Clifford A. Lowe, et al. v. ShieldMark, Inc., et al.
CriminalProcedure Patent Trademark Privacy JusticiabilityDoctri
When a district court is presented with a motion for relief from judgment under Federal Rule of Civil Procedure 60(b), does it abuse its discretion by refusing to correct a sanctions award expressly based on facts and law the appellate court exposed to have been in error?
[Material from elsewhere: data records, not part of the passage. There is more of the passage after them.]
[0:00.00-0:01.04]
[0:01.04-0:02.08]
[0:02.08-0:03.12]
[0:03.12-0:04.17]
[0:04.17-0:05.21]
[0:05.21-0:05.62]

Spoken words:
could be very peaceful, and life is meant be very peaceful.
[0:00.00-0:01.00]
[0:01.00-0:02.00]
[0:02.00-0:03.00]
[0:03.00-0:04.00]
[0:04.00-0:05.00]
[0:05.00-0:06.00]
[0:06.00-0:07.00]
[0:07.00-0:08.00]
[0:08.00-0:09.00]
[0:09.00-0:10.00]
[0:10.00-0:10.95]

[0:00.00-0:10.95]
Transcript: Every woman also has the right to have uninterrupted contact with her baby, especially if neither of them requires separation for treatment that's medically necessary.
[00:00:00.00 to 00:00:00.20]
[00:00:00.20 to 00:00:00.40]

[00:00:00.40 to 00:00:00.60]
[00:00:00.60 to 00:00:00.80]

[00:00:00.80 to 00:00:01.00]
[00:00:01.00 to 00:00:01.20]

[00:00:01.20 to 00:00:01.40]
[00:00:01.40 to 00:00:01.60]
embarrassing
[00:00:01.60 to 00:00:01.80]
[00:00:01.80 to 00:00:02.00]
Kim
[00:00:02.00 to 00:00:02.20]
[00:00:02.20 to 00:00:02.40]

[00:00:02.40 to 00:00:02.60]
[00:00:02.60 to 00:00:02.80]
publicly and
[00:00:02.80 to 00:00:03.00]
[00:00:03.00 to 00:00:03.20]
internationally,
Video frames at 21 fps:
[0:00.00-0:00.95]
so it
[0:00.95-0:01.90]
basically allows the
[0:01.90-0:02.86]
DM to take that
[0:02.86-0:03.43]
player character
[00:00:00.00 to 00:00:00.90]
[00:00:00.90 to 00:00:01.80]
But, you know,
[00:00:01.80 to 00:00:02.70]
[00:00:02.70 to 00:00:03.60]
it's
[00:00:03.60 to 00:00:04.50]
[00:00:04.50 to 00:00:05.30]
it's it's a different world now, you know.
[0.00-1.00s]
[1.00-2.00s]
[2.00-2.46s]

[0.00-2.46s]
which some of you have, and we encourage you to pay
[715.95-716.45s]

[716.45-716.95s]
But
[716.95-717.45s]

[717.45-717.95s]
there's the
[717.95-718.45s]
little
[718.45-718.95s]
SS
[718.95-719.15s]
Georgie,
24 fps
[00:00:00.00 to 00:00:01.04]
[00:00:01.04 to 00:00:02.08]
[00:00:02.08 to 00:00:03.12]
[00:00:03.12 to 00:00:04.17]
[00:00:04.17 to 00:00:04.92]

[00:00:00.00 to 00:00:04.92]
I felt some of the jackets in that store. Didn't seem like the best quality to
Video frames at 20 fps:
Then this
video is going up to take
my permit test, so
The questions presented are: (1) When a district court is presented with a motion for relief from judgment under Federal Rule of Civil Procedure 60(b), does it abuse its discretion by refusing to correct a sanctions award expressly based on facts and law the appellate court exposed to have been in error? (2) Does a district court’s sanctions award violate the holding of this Court in Goodyear Tire & Rubber Co. v. Haeger , 581 U.S. 101 (2017) as being punitive when it is not causally connected but only temporally linked to the misconduct as expressly identified by the district court? (3) Is the holding of this Court in Steel Co. v. Citizens for a Better Environment , 523 U.S. 83, 94 (1998), that a court has no authority to proceed after determining it lacks subject matter jurisdiction, weakened when an appellate court, after first finding the facts and law on which a sanctions award is expressly based (i.e., continuing litigation after relinquishing standing) to be in error, declines to hear whether the district court abuses its discretion in refusing to reconsider that sanctions award when confronted with those errors through a motion for relief from judgment under Rule 60(b) of the Federal Rules of Civil Procedure?